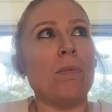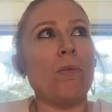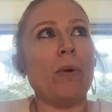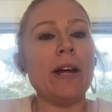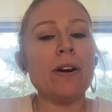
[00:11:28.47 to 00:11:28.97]

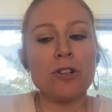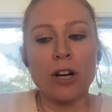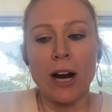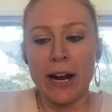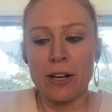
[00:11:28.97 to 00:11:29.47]
we are
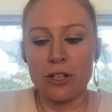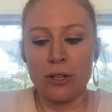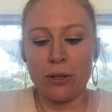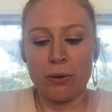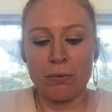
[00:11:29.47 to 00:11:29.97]
trying
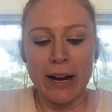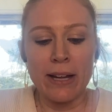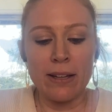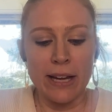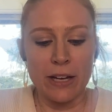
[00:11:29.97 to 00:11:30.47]
to
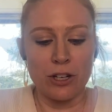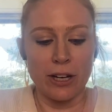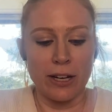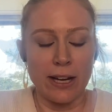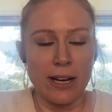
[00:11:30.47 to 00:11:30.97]

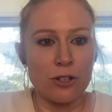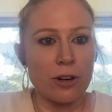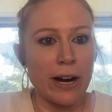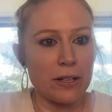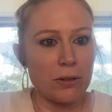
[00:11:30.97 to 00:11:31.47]
regulation is
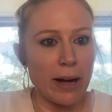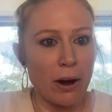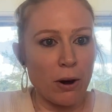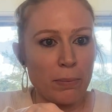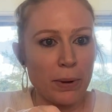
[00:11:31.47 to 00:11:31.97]
trying to
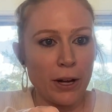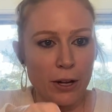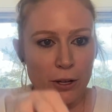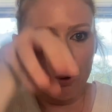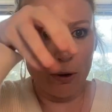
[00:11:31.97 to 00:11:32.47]
help
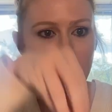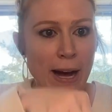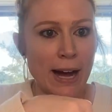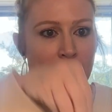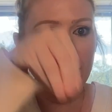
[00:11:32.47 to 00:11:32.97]
your
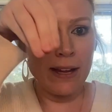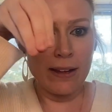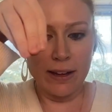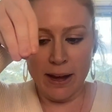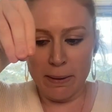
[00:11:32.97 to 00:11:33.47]
body
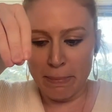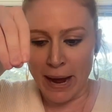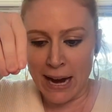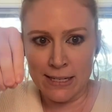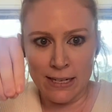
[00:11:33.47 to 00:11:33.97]
come
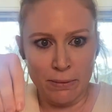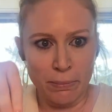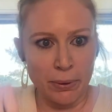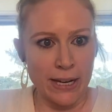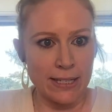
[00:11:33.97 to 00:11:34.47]
back to the
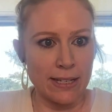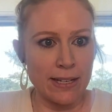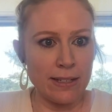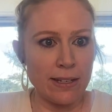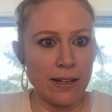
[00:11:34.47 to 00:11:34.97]

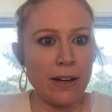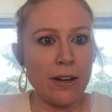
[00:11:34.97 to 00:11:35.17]
present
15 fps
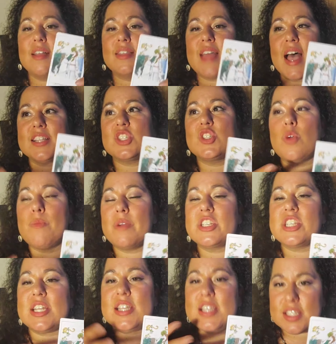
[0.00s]
That's so
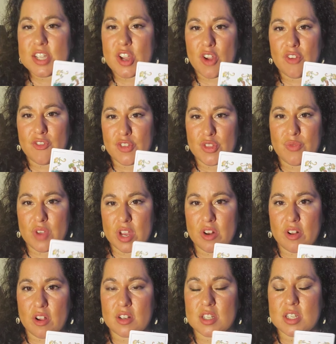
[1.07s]
much easier for the
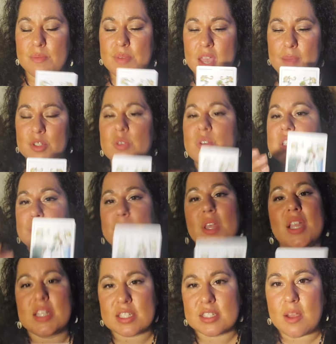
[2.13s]
reader to be able to
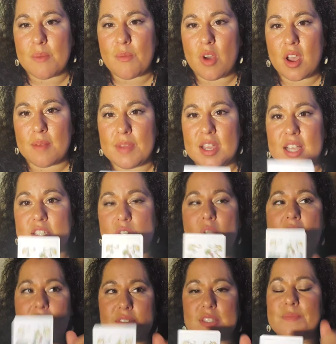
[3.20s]
explain to someone because you
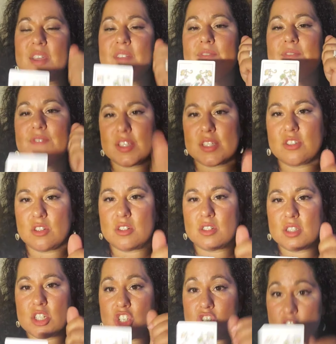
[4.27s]
have something physical
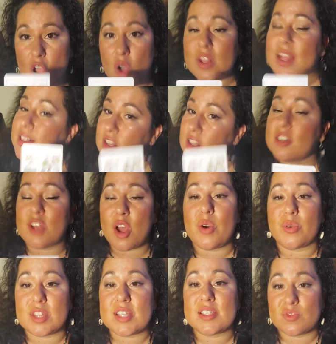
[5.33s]
to show. Like, look,
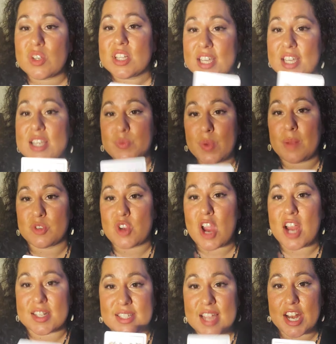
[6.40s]
no, this really is what I'm
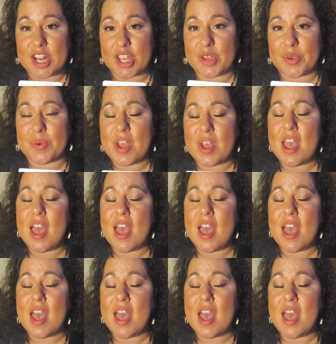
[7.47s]
trying to say to you.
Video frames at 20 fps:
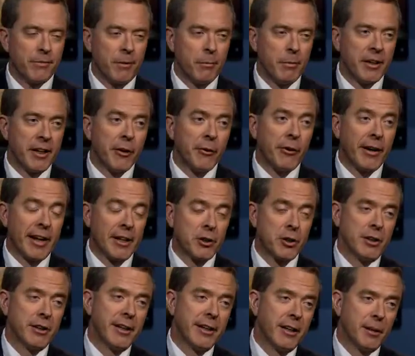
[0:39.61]
from an
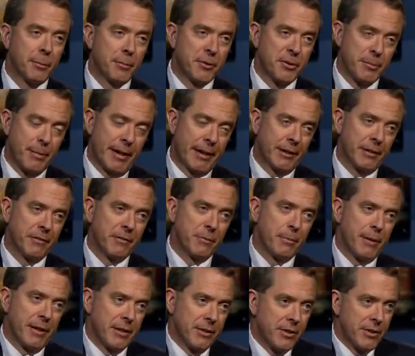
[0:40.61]
international legal perspective,
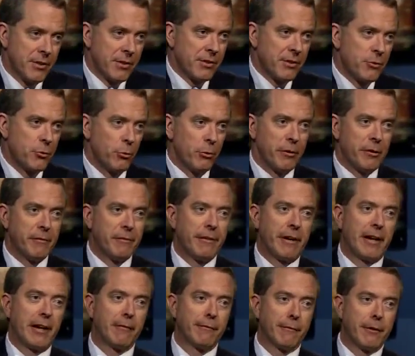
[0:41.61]
space is truly the
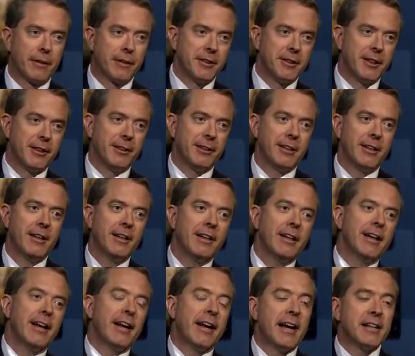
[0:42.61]
final frontier.
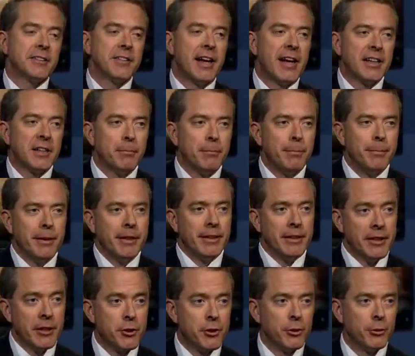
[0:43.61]
It hasn't had to be
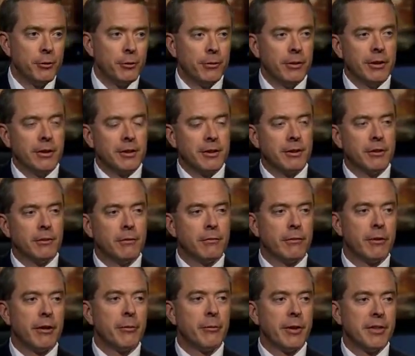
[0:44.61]
an issue until
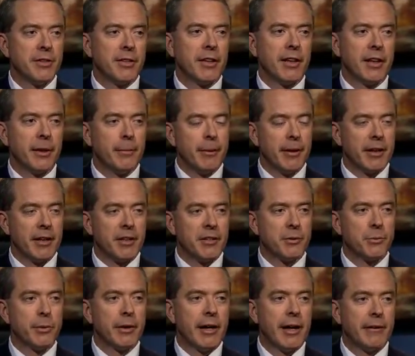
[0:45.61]
very recently
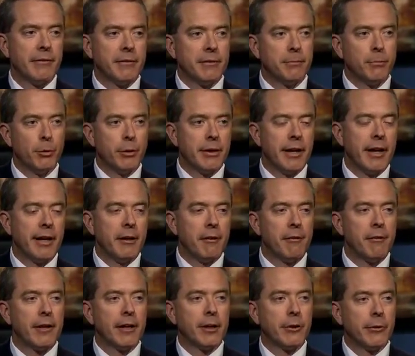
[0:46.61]
because we haven't put
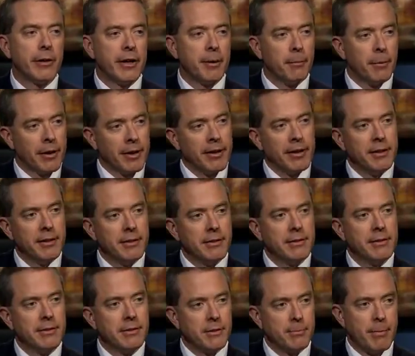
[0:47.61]
anything or anybody in
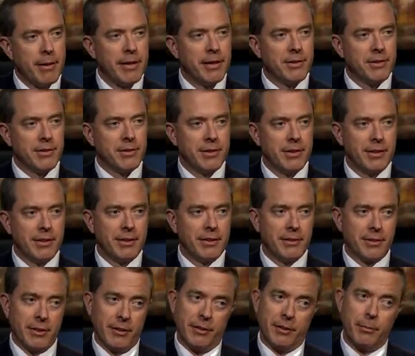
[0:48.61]
space uh,
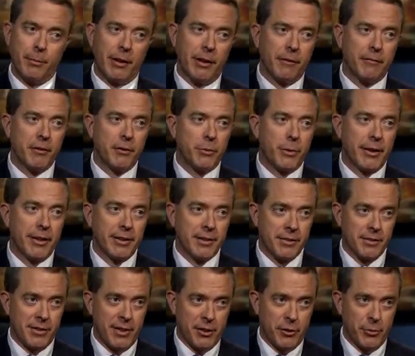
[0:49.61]
until the middle of the 20th
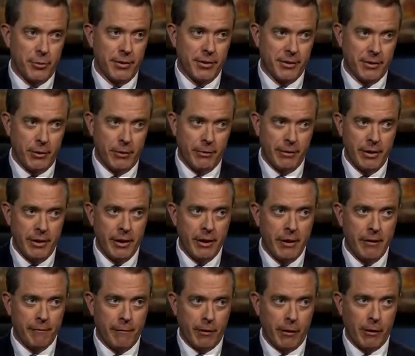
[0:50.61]
century. So
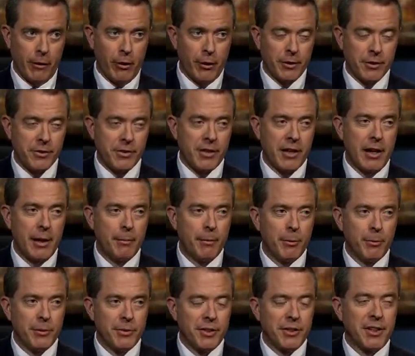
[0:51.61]
for the longest time,
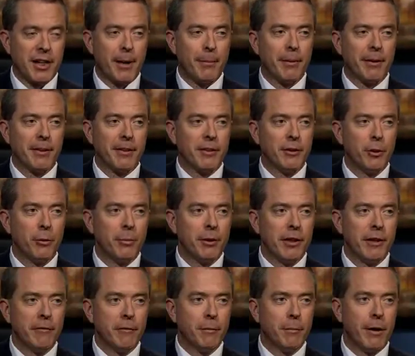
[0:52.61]
it was a topic that nobody
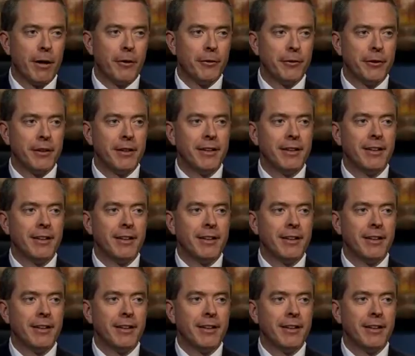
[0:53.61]
even bothered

######

#### Work order
Recreate the listing above word for word, dropping each picture it contains.

#### The answer
[00:11:28.47 to 00:11:28.97]

[00:11:28.97 to 00:11:29.47]
we are
[00:11:29.47 to 00:11:29.97]
trying
[00:11:29.97 to 00:11:30.47]
to
[00:11:30.47 to 00:11:30.97]

[00:11:30.97 to 00:11:31.47]
regulation is
[00:11:31.47 to 00:11:31.97]
trying to
[00:11:31.97 to 00:11:32.47]
help
[00:11:32.47 to 00:11:32.97]
your
[00:11:32.97 to 00:11:33.47]
body
[00:11:33.47 to 00:11:33.97]
come
[00:11:33.97 to 00:11:34.47]
back to the
[00:11:34.47 to 00:11:34.97]

[00:11:34.97 to 00:11:35.17]
present
15 fps
[0.00s]
That's so
[1.07s]
much easier for the
[2.13s]
reader to be able to
[3.20s]
explain to someone because you
[4.27s]
have something physical
[5.33s]
to show. Like, look,
[6.40s]
no, this really is what I'm
[7.47s]
trying to say to you.
Video frames at 20 fps:
[0:39.61]
from an
[0:40.61]
international legal perspective,
[0:41.61]
space is truly the
[0:42.61]
final frontier.
[0:43.61]
It hasn't had to be
[0:44.61]
an issue until
[0:45.61]
very recently
[0:46.61]
because we haven't put
[0:47.61]
anything or anybody in
[0:48.61]
space uh,
[0:49.61]
until the middle of the 20th
[0:50.61]
century. So
[0:51.61]
for the longest time,
[0:52.61]
it was a topic that nobody
[0:53.61]
even bothered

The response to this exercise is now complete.